I mentioned last week that I didn’t know how to write a horror novel. I’ll try, eventually. I love horror too much to never try.
But I’ll tell you what I do know. I know what scares people. Years of reading and watching, endlessly devouring the horror genre have taught me what works and what doesn’t.
It’s not blood and gore. It’s not the monster lurking in the dark. It’s not spiders, deep caverns, escalators or under-cooked chicken. (All fears of mine.) This is what people really fear. And if you can stay away from the knife carrying psychopath and steer toward more psychological horror, you’ll write a pretty good horror story.
My husband doesn’t watch horror movies much. But I talked him into watching one. I’m not going to tell you the name because I’m about to trash it hardcore.
It’s about these women who go spelunking in a cavern. This is a scary as hell premise for me, I’m super claustrophobic. Then, something starts killing the women off one by one. What is it? It’s gruesome and jumpy. It does everything I want a horror movie to do. I was on the edge of my seat, waiting to see what was killing them.
Finally, we saw the monster! And I started laughing. It was floppy, pale, not scary at all.
To be fair, though, I don’t know what would have lived up to my expectations. Not knowing what happens, what was killing these women, was scary as hell.
Stephen King feels the same way, by the way. If you’ve ever read Dance Macabre, he clearly said that you should wait as long as possible to show the monster. Because we’re all scared of what we don’t know.
The ‘bad death’
This is another lesson I learned from Mr. King. No one’s scared of dying peacefully in bed, with your husband of fifty years sleeping next to you. We don’t fear the heart attack that makes it quick, right after a BBQ celebrating your 87th Fourth of July.
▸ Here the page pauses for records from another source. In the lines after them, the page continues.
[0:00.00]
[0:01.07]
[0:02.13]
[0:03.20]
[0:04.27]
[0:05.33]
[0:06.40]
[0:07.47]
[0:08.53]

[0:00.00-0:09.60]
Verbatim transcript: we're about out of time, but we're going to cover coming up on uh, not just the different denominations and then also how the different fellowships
We fear the car accident that grinds the victim’s body up before they die. We fear the house catching on fire, burning the homeowner alive. We fear a death full of pain and fear.
Losing the ones we love the most
I don’t fear dying. I fear my husband dying. I fear my mother dying. I fear my children dying most of all.
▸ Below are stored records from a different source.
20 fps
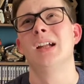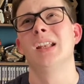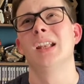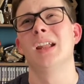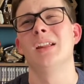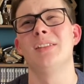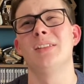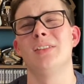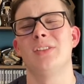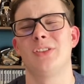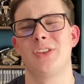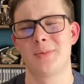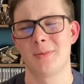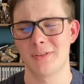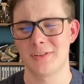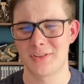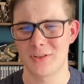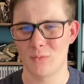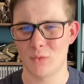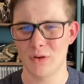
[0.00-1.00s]
like to be
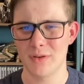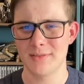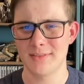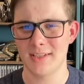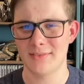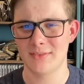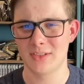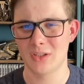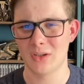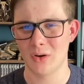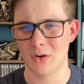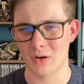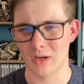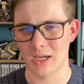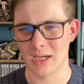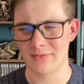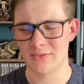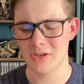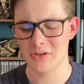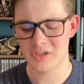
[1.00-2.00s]
honest, the ones I've got,
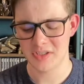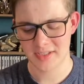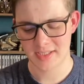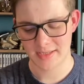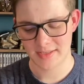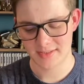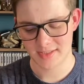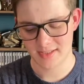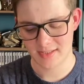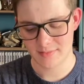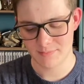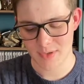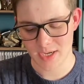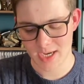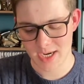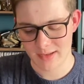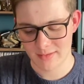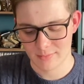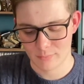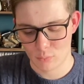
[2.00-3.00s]
I've usually tended to
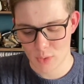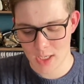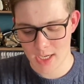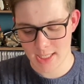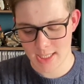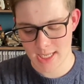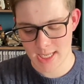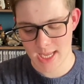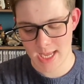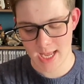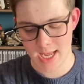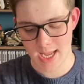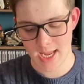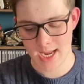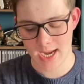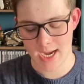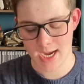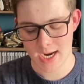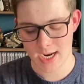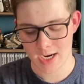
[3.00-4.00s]
buy them when
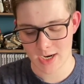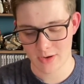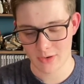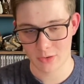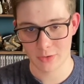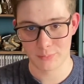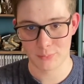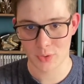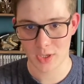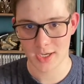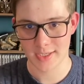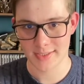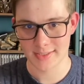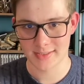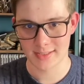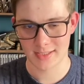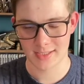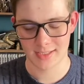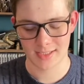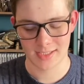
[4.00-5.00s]
they are a good price.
Many of us see death itself as the end of a journey. Some of us, like myself, believe that there’s a reward for a life well lived waiting for us. So our own death isn’t as frightening as living on after the death of our loved ones. I fear the day that I have to continue on after I bury my husband. I can’t imagine what I would do if I lose one of my kids. That’s what scares me.
It’s not just the deaths of our own children that we fear. We don’t like to see the innocent die. I think that’s why it’s so common for guilty people to suffer and die in horror movies. We want to think that the good will be rewarded and the evil will be punished. Because we generally feel that we’re in the right, that we are innocent, it makes us feel far more vulnerable to see another innocent person suffer.
This one makes my skin crawl. But it’s realistic. Terrible things don’t just happen to the sinful. Terrible things happen to everybody. Even the innocent. Even children. And that scares the hell out of people.
This, I think is the fear that’s at the core of our soul. We fear having control of our lives taken away from us. We fear being unable to control our own lives. We fear not being able to protect ourselves. We fear that no matter how good we are, how hard we try, how much we work, we’re going to fail. We’re going to suffer. We’re going to lose.
It’s not true, really. There are a lot of things that we do have control over. But if you’re writing a horror book, you should make your character as helpless as possible. It works better when you have a competent character who should succeed with no problem who finds themselves failing anyway.
So what do you think? What really scares you?